Topic: A Knock on Wood

Lerida

Date: 2008-12-16 22:40 EST
Months and months had gone since last she had seen Cilla. Bundled up in shawl and coat of earthy hues she stared at the door with a great feeling of despair. She hoped Kacey would forgive her for disappearing, that the wood crafted still waited for her.

She hadn't a note to pass over, nor any good enough explanation. She had simply run away from it all, when it got too much, but now she was fiercer, ready to face what she must.

Knocking upon the surface she watched the grains in it, counting them idly. She was frightened of admonishment. Because in Kacilla's eyes had been a similarity she could hardly bear. But the woman was good, and stronger than Lerida had been a time ago.

She was ready to collect what she had commissioned. She was ready to collect those scrambled pieces she had left behind, one by one.
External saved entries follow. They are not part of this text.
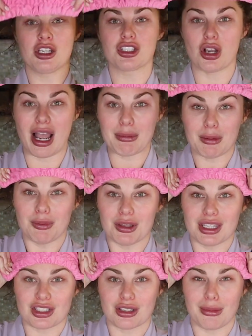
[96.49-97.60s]
So I'm gonna put
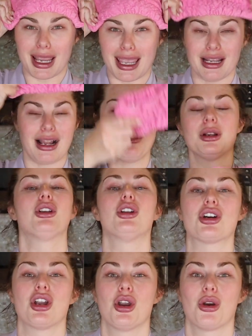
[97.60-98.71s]
this on my head. I'm gonna
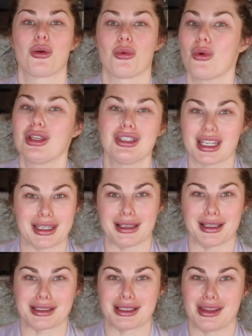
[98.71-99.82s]
look
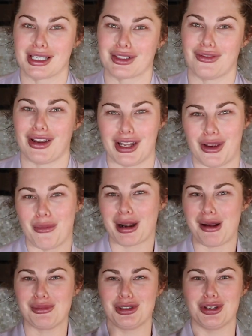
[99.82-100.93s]
ridiculous in this video, but
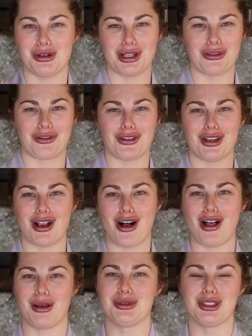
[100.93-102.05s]
I'm doing it for
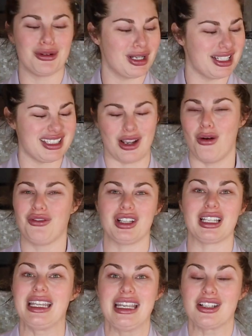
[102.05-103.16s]
y'all. I'm doing it to
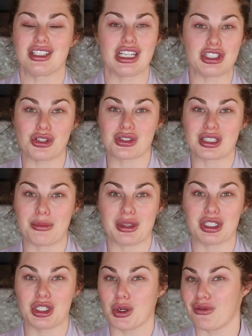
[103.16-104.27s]
hopefully teach you
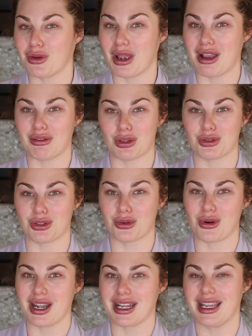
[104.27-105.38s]
something new if you haven't learned
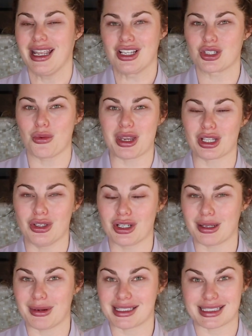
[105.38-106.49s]
already, so we can look
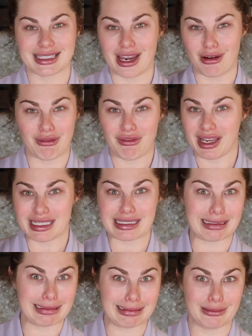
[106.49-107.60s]
at my scary
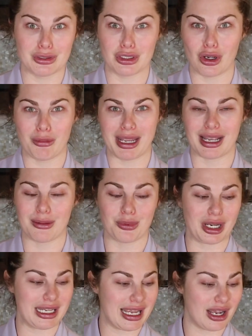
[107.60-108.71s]
face with no makeup
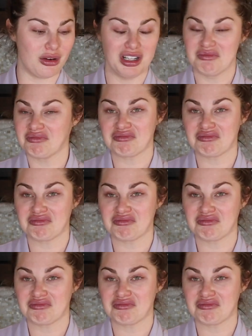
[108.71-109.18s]
right now.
The back of Joy was left open, for the packing. Otherwise it would be shut, and go home empty.

Kacilla Lynne

Date: 2008-12-23 13:53 EST
Lanterns set on every available surface filled the workshop with warm golden light. Kacey sat straddling a workbench, callused fingers running over the smooth surface she was working on. Lathe-turned, with an almost sinuous flow, the chair leg was also deceptively sturdy - it had to be, to support the weight of the man it was meant for.
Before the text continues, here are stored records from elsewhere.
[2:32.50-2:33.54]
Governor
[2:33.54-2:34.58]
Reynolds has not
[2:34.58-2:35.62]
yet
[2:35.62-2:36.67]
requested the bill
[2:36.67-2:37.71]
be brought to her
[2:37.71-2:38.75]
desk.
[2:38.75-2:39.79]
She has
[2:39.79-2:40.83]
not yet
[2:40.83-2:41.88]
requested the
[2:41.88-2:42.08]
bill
Another time that thought might have turned up her mouth into its crooked smile. Now she watched her hand move over the wood as if it were a stranger's. That was how it felt, as if her thoughts, her body, had no connect to the wood in her hand. Where her short nails grazed the satin finish, trails of crimson welled up behind, the grain of wood splitting like sliced flesh.

Pupils pinpointed and then flared wide, swallowing chocolate-brown irises despite the brightness of the room. Her fingers continued their lazy caress and the copper-salt tang of blood mingled with sawdust and linseed oil - and then overwhelmed it. Her fingers were wrapped around the handle of a wicked blade, one that moved as easily through skin and muscle as through the air.
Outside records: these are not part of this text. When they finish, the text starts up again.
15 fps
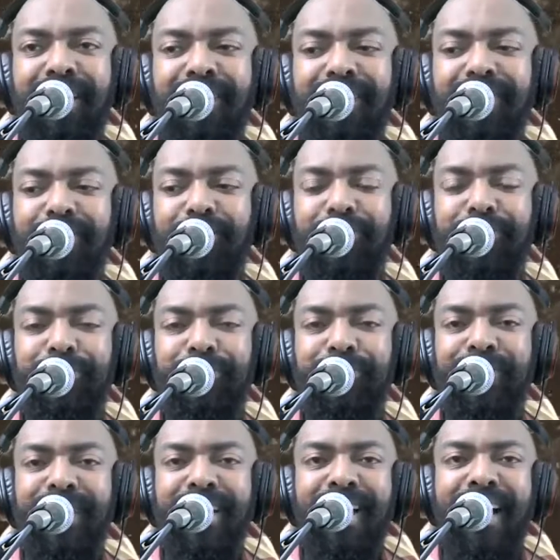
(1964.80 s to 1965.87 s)
crew.
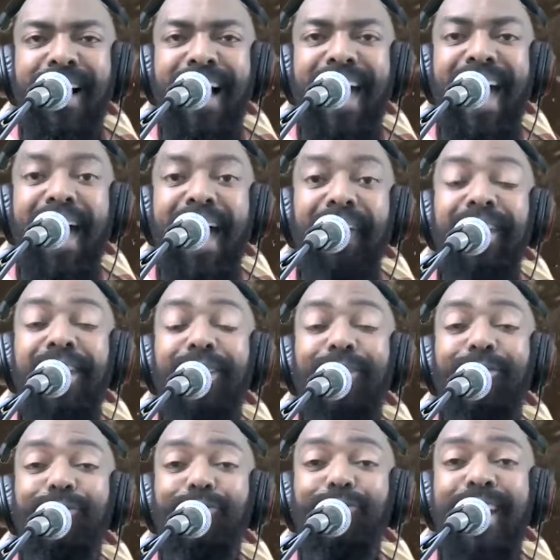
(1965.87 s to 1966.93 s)
Have a
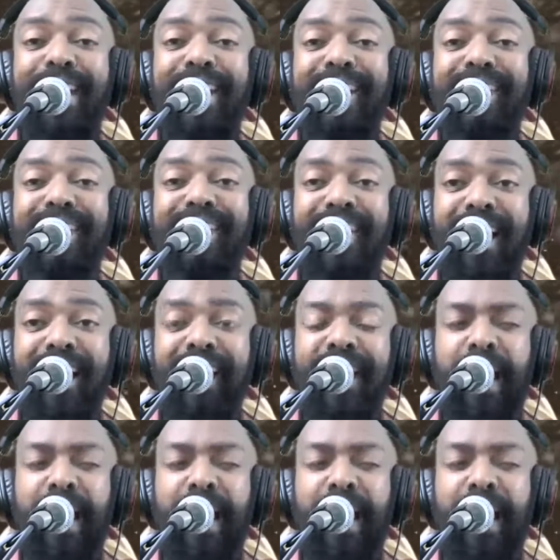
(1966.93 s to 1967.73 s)
great night.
Flesh parted, showing banded layers of bright red muscle for a bare instant before the crimson burst out in a spray, hot and slick. She couldn't hear anything. Not the sound of her breath, coming in harsh gulps, or the pained scream of the man she faced. Just a rushing in her ears that sounded like a river running around the pillars of a bridge.

Workboots rested flat on the floor, her back was straight, and callused fingers trailed over the chair leg while she stared at another time and place. The rushing, roaring, filled her ears.

Her heel came down on someone's hand - not that the strangers would ever know it with his blue eyes looking sightlessly up at the sky. Some portion of her mind framed the twisted face, noted that once those blue eyes must have been his best feature. Then she looked up, and faced a gap-toothed grin.

The rap on the door brought Kacey back to the present with a jolt. She blinked once, twice while her pupils returned to their normal dimensions, and then she looked down at her hand and the chair leg clenched in it. She could feel its heft and satin texture - and she could feel her own heart racing, hear her breathing in ragged gasps.

It took another moment for Kacey to recall the sound and connect it with meaning - someone knocking on the door. The front door, the business door. She put down the chair leg and swung her leg over the bench, stood. The red linen bandanna which held her hair back from her face got an absent smoothing before she crossed the workshop.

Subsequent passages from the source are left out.